An Oct. 2021 survey by CEA showed that more than two-thirds (67 percent) of its surveyed members said they were considering leaving the profession in the near future; a 27 percentage point increase from the 40 percent of members who said the same thing in December 2020. Many are considering career changes and early retirement. These educators most often point to their overwhelming workload and low pay as the reasons to leave. This past year they often had to teach in-person and virtually on-screen at the same time, class after class.

Schools are understaffed, even as some educators are doing more than one job; there are currently 3,300 open positions across Colorado public schools. As the COVID-19 pandemic has continued this school year, first with the Delta variant, then Omicron, then respiratory viruses and the normal flu season, schools have struggled to maintain adult-student ratios in school buildings to remain open. Teachers are covering multiple classes at a time. Administrators are cleaning bathrooms, counselors are working lunchrooms. Schools with not enough school bus drivers have had to tell parents to handle getting students to school.

It’s not that educators don’t love what they do; teachers get into the profession because they want to teach. But there is such a thing as being appreciated by those for whom you work.

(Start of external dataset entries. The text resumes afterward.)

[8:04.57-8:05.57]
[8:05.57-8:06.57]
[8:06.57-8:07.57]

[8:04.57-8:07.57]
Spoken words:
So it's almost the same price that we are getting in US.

Handling Controversy and Feeling Undervalued

The voices against public school educators have been growing over the past several years, much of it generated by some in the vocal conservative right. They have attacked everything from sex education curriculum to demanding equal presentations of creationism as a scientific theory, to questioning why students need to learn algebra. When attacks by gunmen on schools began to increase, they took to demanding that teachers carry guns.

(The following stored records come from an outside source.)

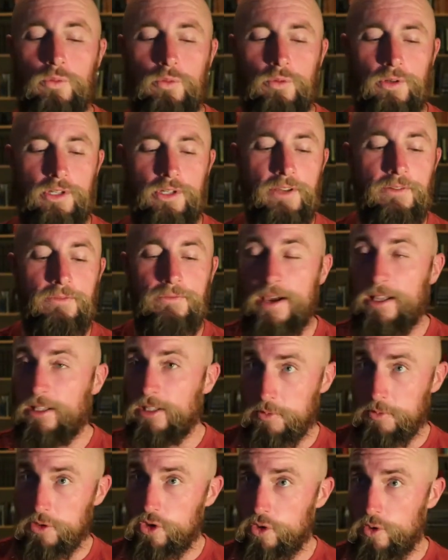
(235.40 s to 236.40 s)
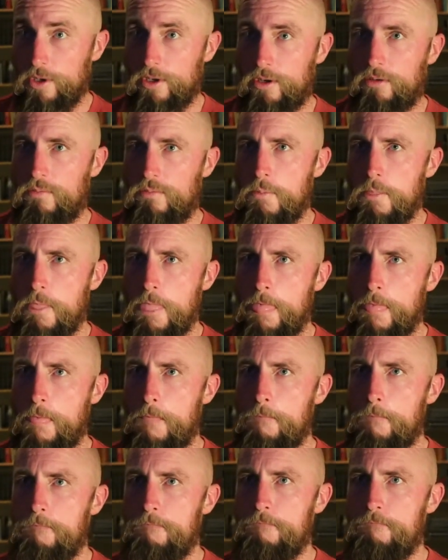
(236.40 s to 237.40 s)
develop soil.
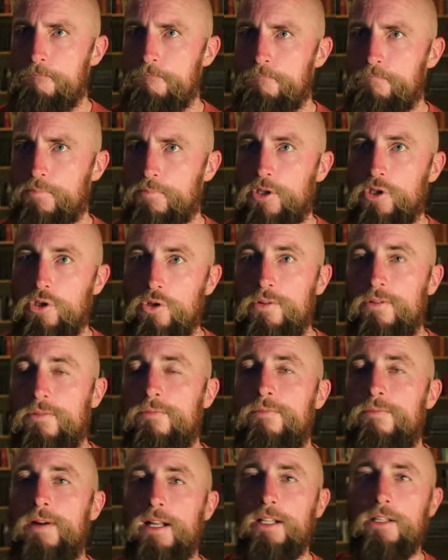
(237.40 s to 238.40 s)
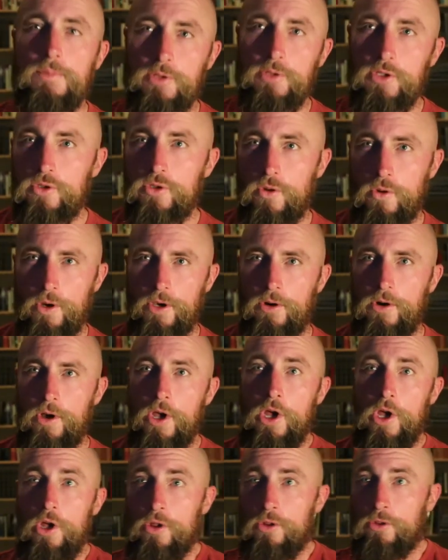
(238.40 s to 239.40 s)
Now, you develop soil
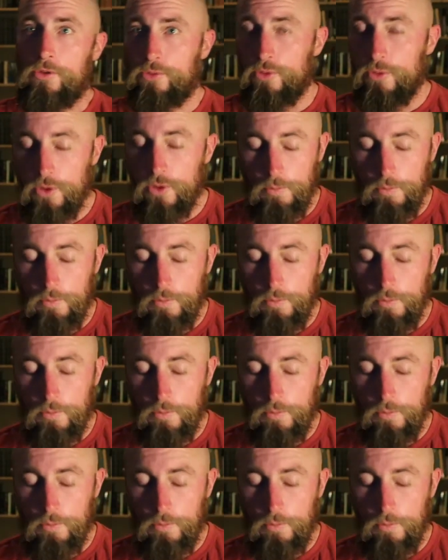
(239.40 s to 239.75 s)
through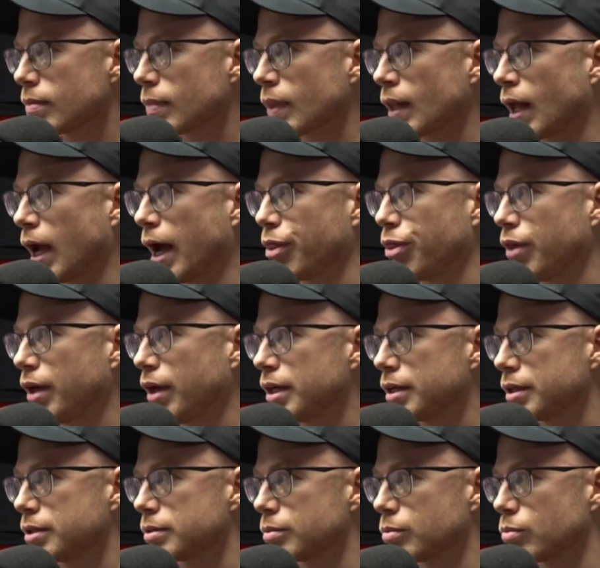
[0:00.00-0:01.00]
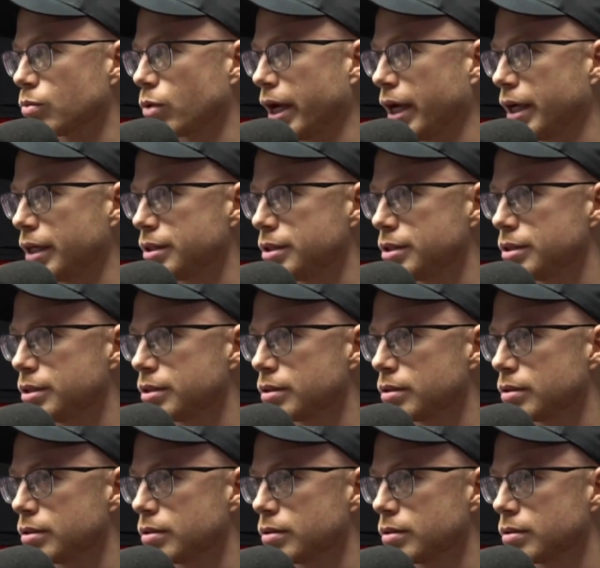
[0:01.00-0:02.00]
I think Rage
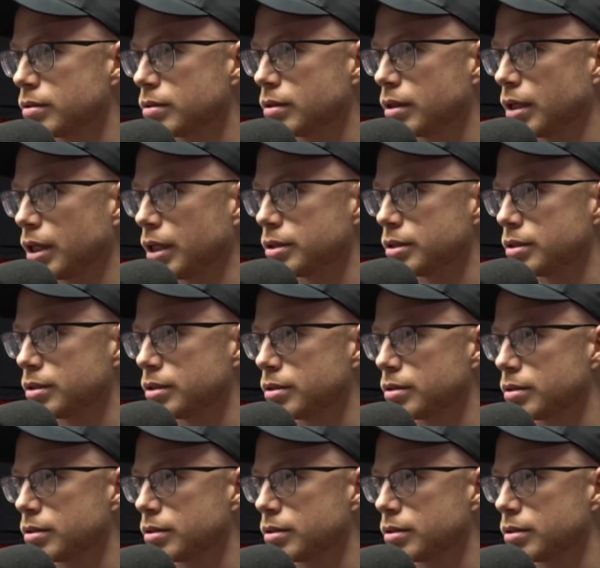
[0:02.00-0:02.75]
is.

Recently these voices have bitterly accused schools of teaching critical race theory (they don’t), of teaching history with an attitude that makes white students feel bad (they don’t do this either), to putting forward the idea that school classrooms should have cameras so someone can monitor the teacher (a really bad idea that breaks a number of privacy rules).

This past Nov. 2020 election, the right deluged many school boards and school board races with their own candidates demanding an end to face mask mandates, demanding that schools not enforce quarantines, or isolation, or not require vaccinations, and asking that questionable COVID treatment theories such as bleach and Ivermectin be validated.

With more than 95 percent of U.S. public schools attempting to stay in-person and continue teaching, the fortitude of school boards, school administration, and dedicated teachers has been admirable.

While the opponents of public education are vocal, it is important to remember that they are a minority. Harstad Strategic Research conducted a voter poll in September 2021 for CEA to gauge the public on issues that affect public education.

The results showed broad support for Colorado public educators and issues that serve and protect students; in fact, nearly 75 percent of Colorado voters voice positive feelings toward teachers.

Just as encouraging, by an 89 to 6 percent margin, Coloradans are more likely to vote for a school board candidate who “supports students learning the complete and honest history of our country – including the good and the bad parts.” So there is hope for our students to receive an honest history curriculum.

Editor’s note: AVV Managing Editor Jan Wondra has three dedicated teachers in the family: Her daughter, a son-in-law, and a daughter-in-law.